SpaceX’s Crew-1 Dragon spacecraft docked with the International Space Station who arrived at ISS on the night of Nov. 16, 2020, Monday as the spacecraft maneuvered itself autonomously in a delicate parking job some 250 miles above the surface of the Earth.
Excellent job. Right down the center” Mike Hopkins, the NASA astronaut commanding the mission, said briefly after docking, which occurred at 11:01 p.m. over Idaho. Crew-1, SpaceX’s first operational mission to the International Space Station (ISS) for NASA, arrived at the orbiting lab late Monday night, 27 hours after launching from Kennedy Space Center in Florida.
“Congratulations to SpaceX and NASA. This is a new era of operational flights to the International Space Station from the Florida coast.” Noguchi added his thoughts in Japanese, ending his words in a phrase in English: “All for one; Crew-1 for all.”
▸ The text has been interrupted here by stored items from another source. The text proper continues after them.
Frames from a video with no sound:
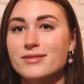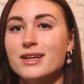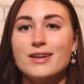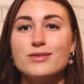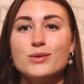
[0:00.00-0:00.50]

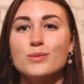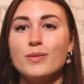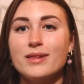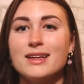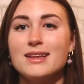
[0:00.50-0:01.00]
If you
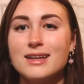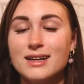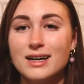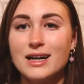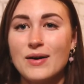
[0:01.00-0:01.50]
completely
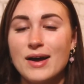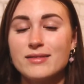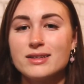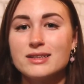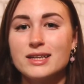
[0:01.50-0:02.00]
cut out
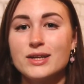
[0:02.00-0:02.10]
everything,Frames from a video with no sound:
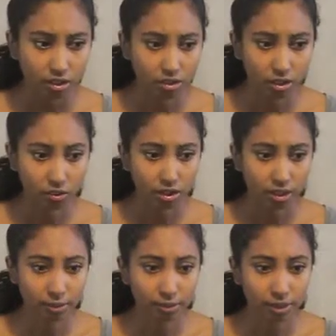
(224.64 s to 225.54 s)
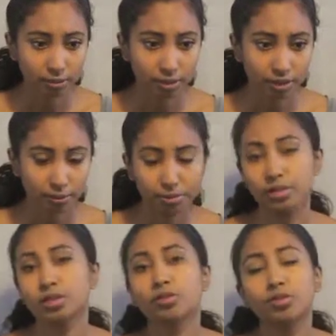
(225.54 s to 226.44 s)
you can only keep them in that
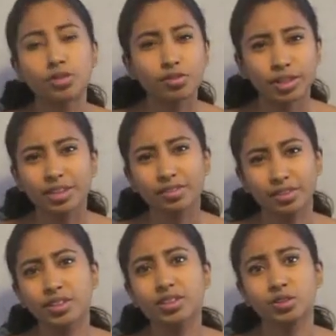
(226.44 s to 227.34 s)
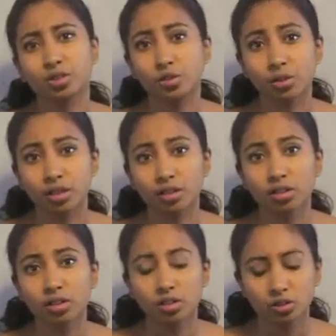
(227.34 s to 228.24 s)
position for a very short while.
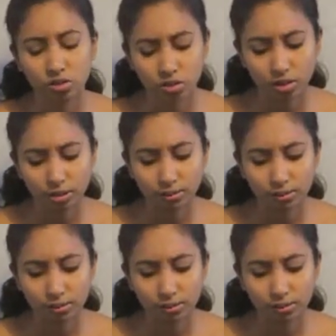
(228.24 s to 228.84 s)
So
SpaceX’s Crew-1: The beginning of a six-month stay in orbit
The Crew-1 team is slated to stay onboard the space station for the next 6 months, eventually returning to Earth in the Crew Dragon in the spring of 2021. It’s a long-term trip that a future crew will do every six months or so on the Crew Dragon, helping to keep the space station operate continuously for NASA. In fact, just before the Crew-1 astronauts leave, a new crew of four will arrive inside another SpaceX capsule on a mission aptly named Crew-2.
The spacecraft is traveling at 17,500 mph and revolves around the Earth every 90 minutes. Since its launch at 7:27 p.m. Sunday, the Dragon capsule, dubbed “Resilience” by the crew, had been chasing it down, burning its engines to align itself. It approached slowly, passing through a series of “waypoints” where controllers surveil conditions and permit the spacecraft to proceed only if it was safe and all systems were operating correctly.
Hopkins and crewmates Victor Glover, Shannon Walker, and Japan’s Soichi Noguchi — join two Russians and one American who flew to the space station the month before. Glover, a space rookie, is the first African American to move into the station as part of a long-trial mission.
It is the first time there have been seven long-duration crew members aboard — a situation that has caused a scramble for beds. At the minimum temporarily, Resilience commander, Hopkins will sleep aboard the capsule, while his crewmates sack out on the ISS. They ended their eight-hour sleep time shortly after noon and reported being in good spirits in the climate-controlled cabin, where the spacecraft was being kept at 75 degrees.
Though there have been more astronauts aboard the station for a few days at a stretch, NASA explains this is a permanent increase of the long-term crew size.
“We’re not done yet. We have to move on further,” Kathy Lueders, the director of NASA’s human spaceflight directorate, said during a press conference after the launch Sunday evening. “That spacecraft is out there with those precious crew members on it, and we’re going to get them to the International Space Station.